▶ **WHAT THE EXERCISE ASKS**
Output all entries verbatim, dropping pictures.

··· DATA RECORDS ···

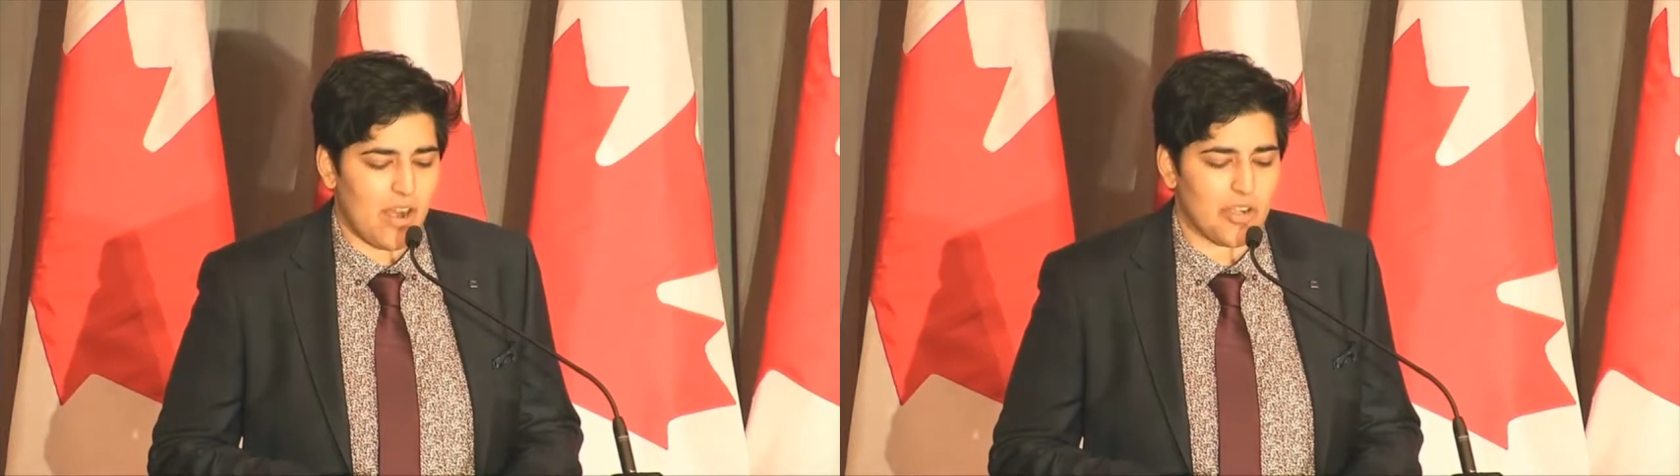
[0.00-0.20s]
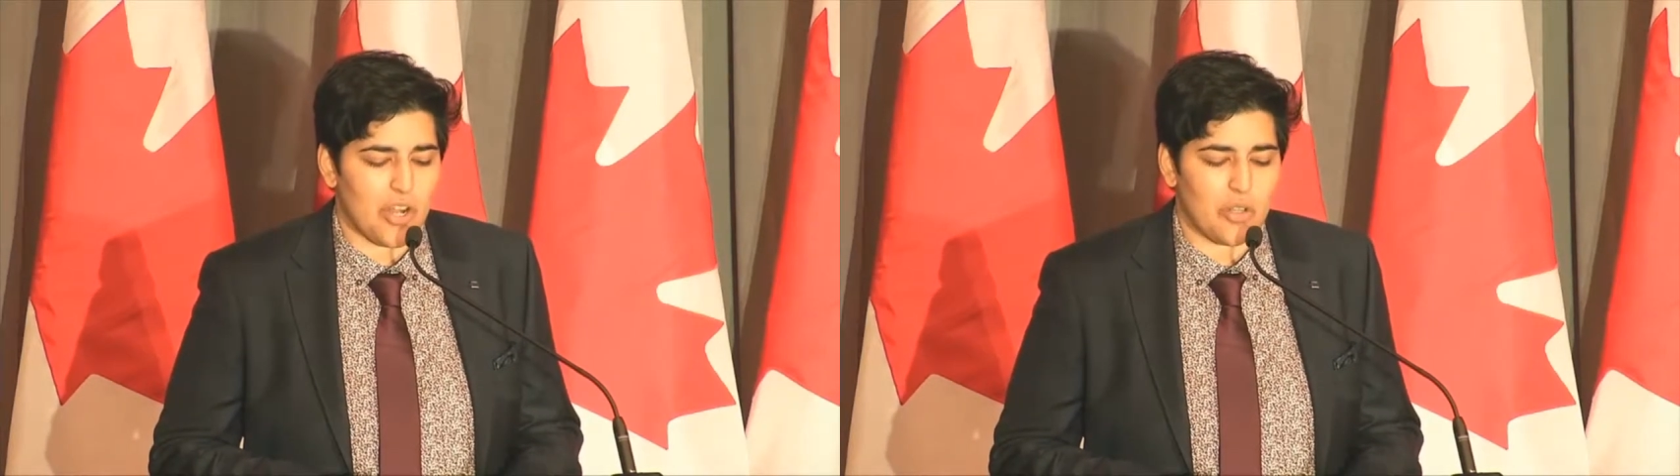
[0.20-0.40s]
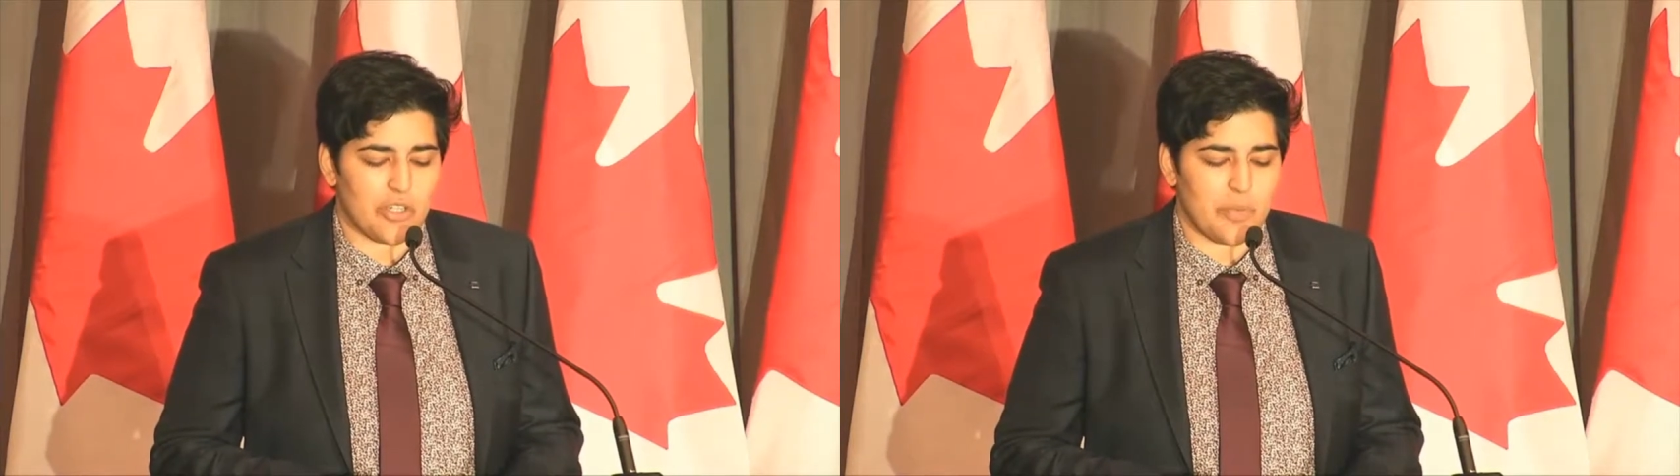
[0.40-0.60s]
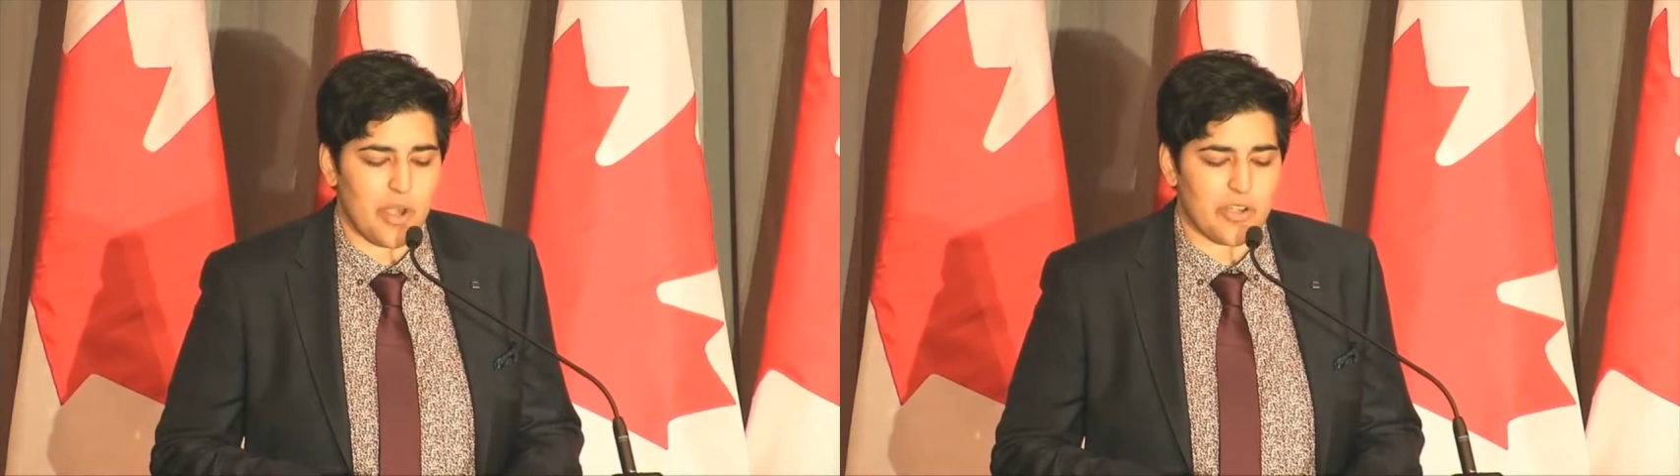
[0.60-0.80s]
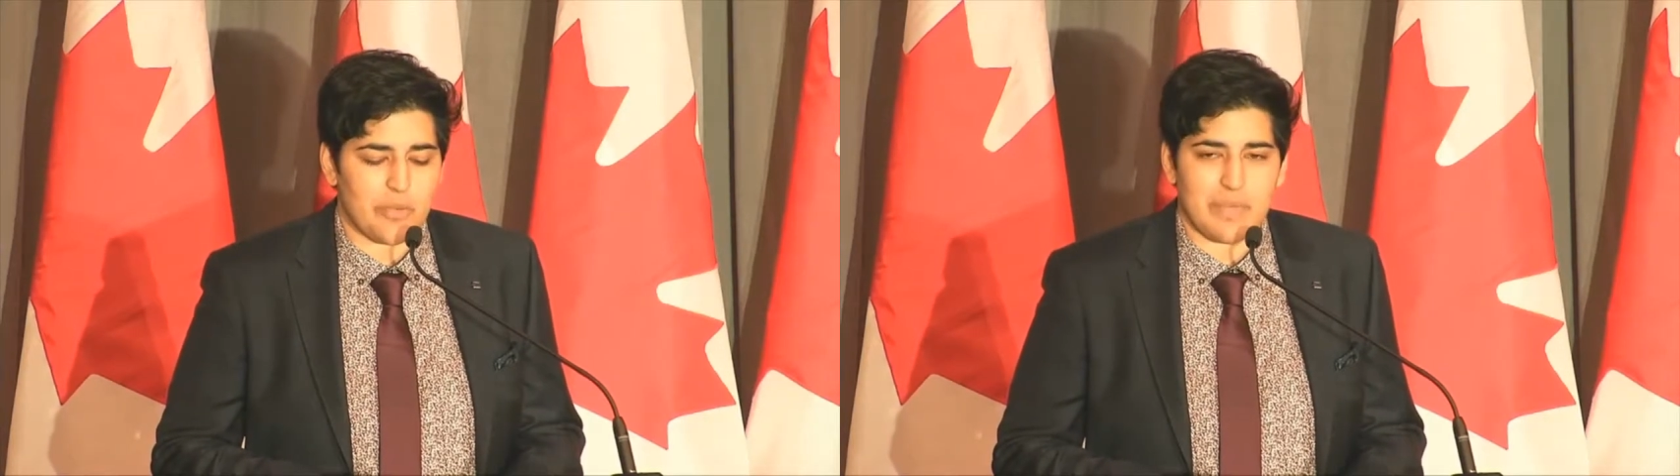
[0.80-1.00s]
our knowledge
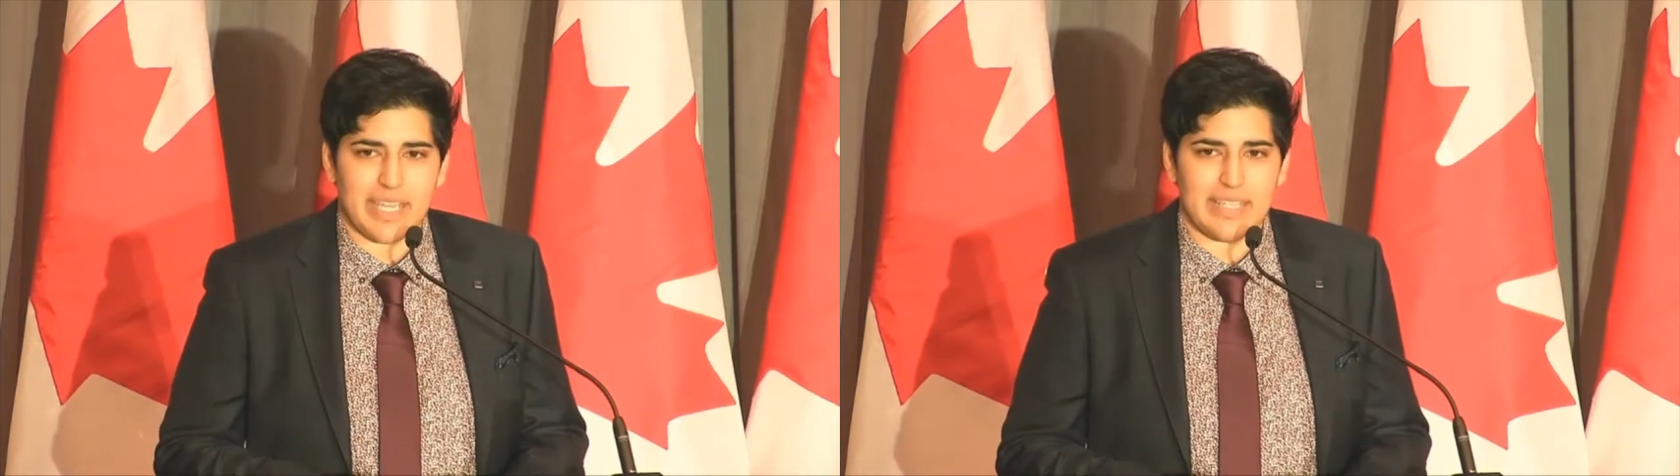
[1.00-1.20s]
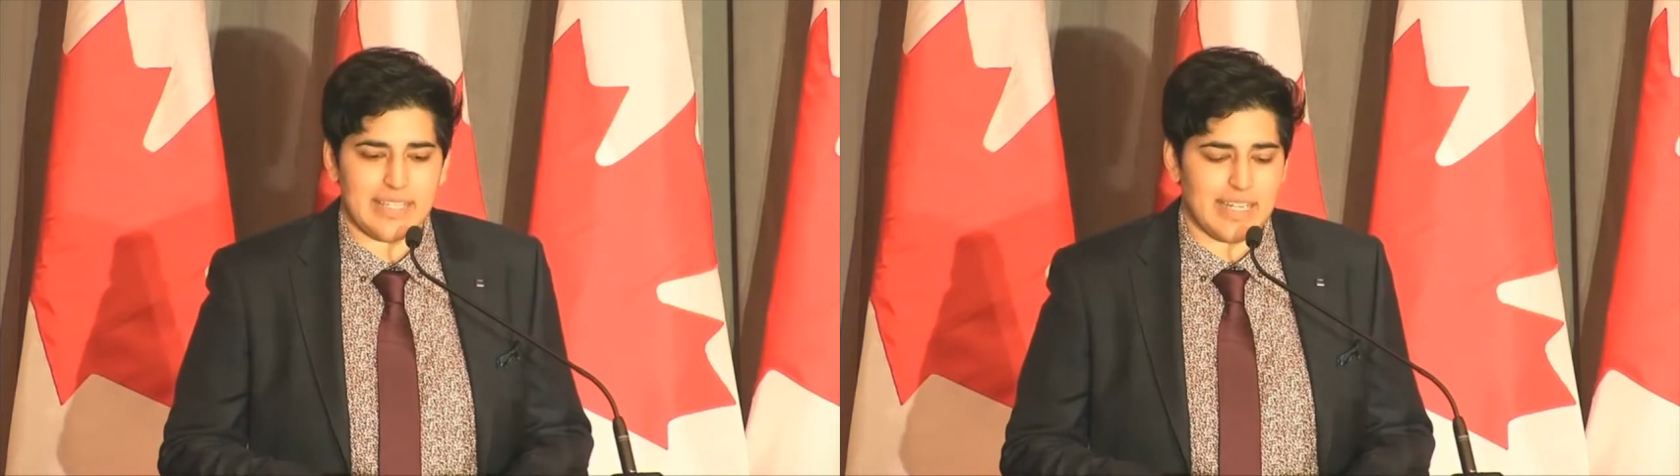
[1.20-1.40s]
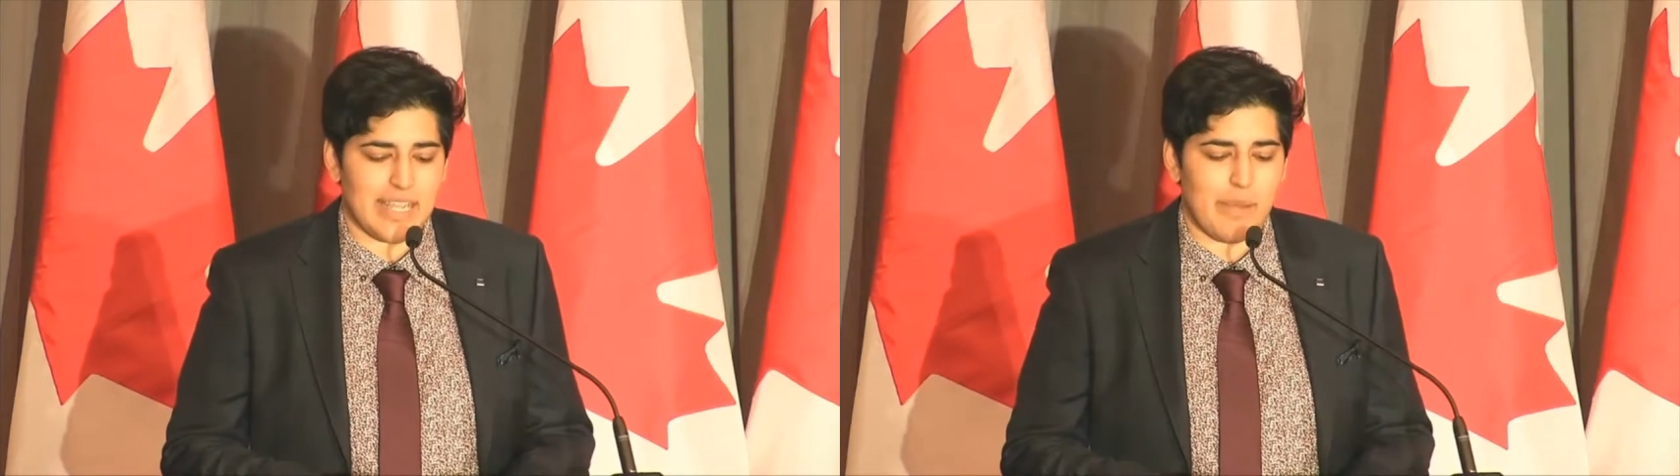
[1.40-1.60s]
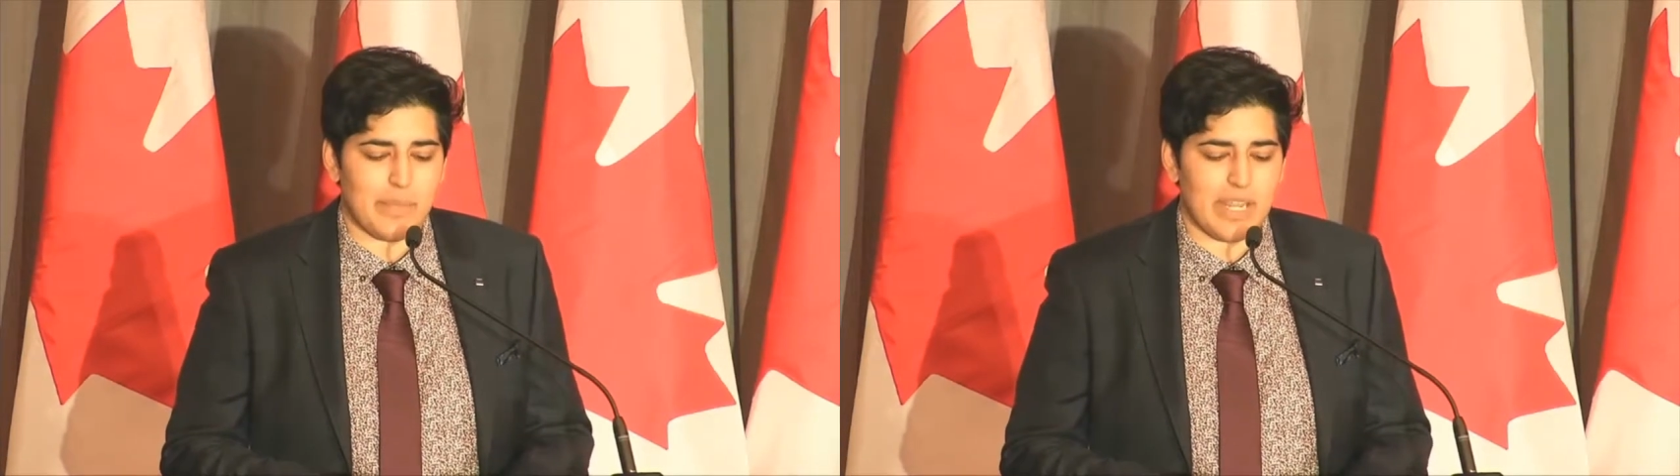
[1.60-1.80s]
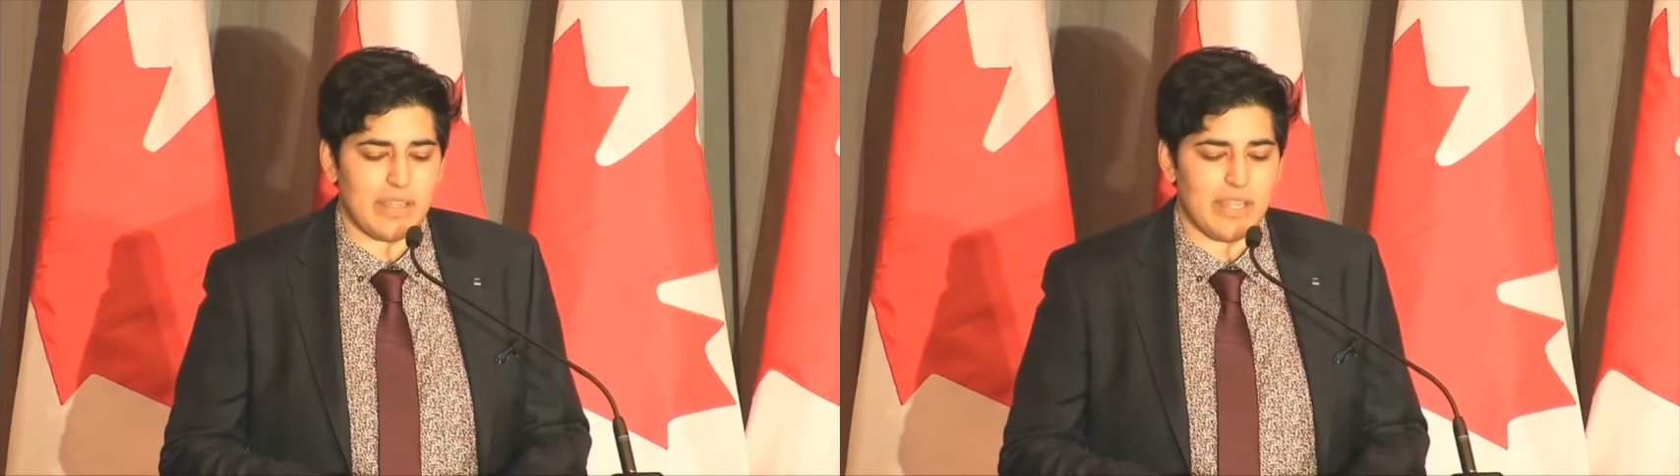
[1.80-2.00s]
partner, McKinsey and
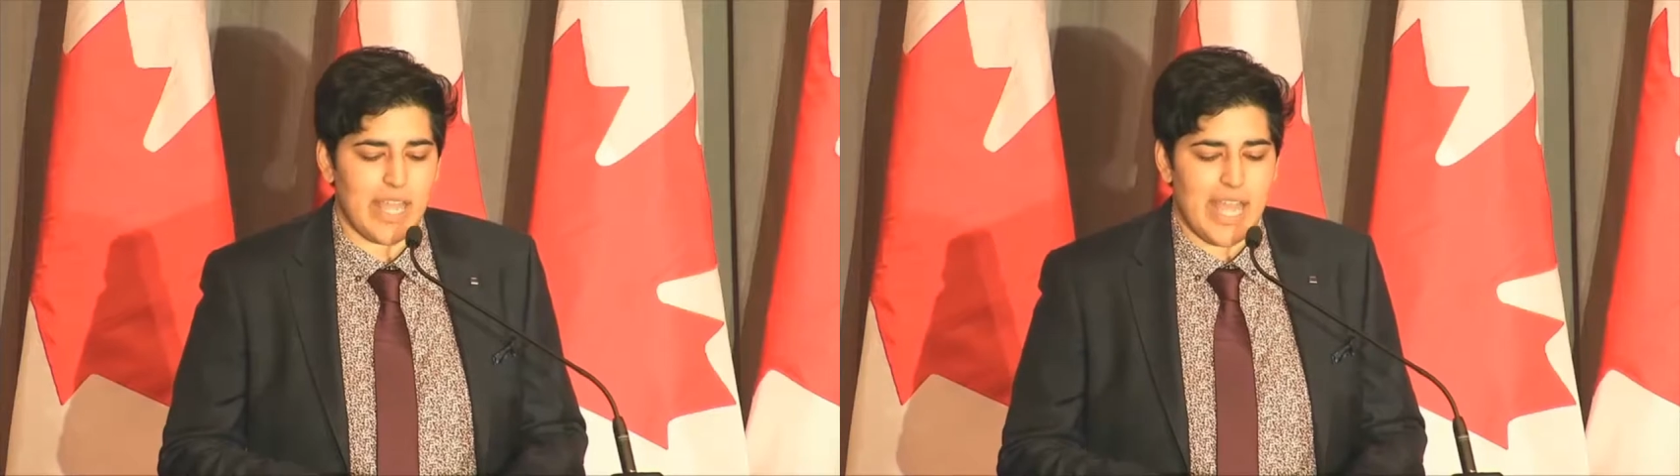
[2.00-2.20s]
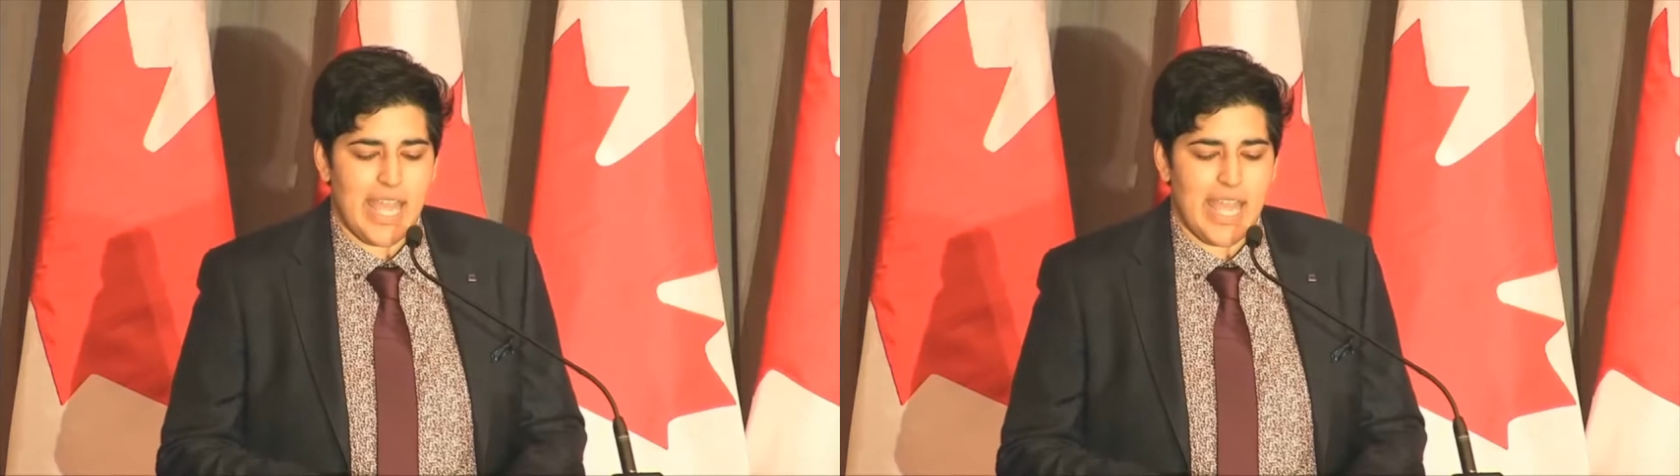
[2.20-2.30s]
Company,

···

▶ **RESULT FOR THIS EXERCISE**
[0.00-0.20s]
[0.20-0.40s]
[0.40-0.60s]
[0.60-0.80s]
[0.80-1.00s]
our knowledge
[1.00-1.20s]
[1.20-1.40s]
[1.40-1.60s]
[1.60-1.80s]
[1.80-2.00s]
partner, McKinsey and
[2.00-2.20s]
[2.20-2.30s]
Company,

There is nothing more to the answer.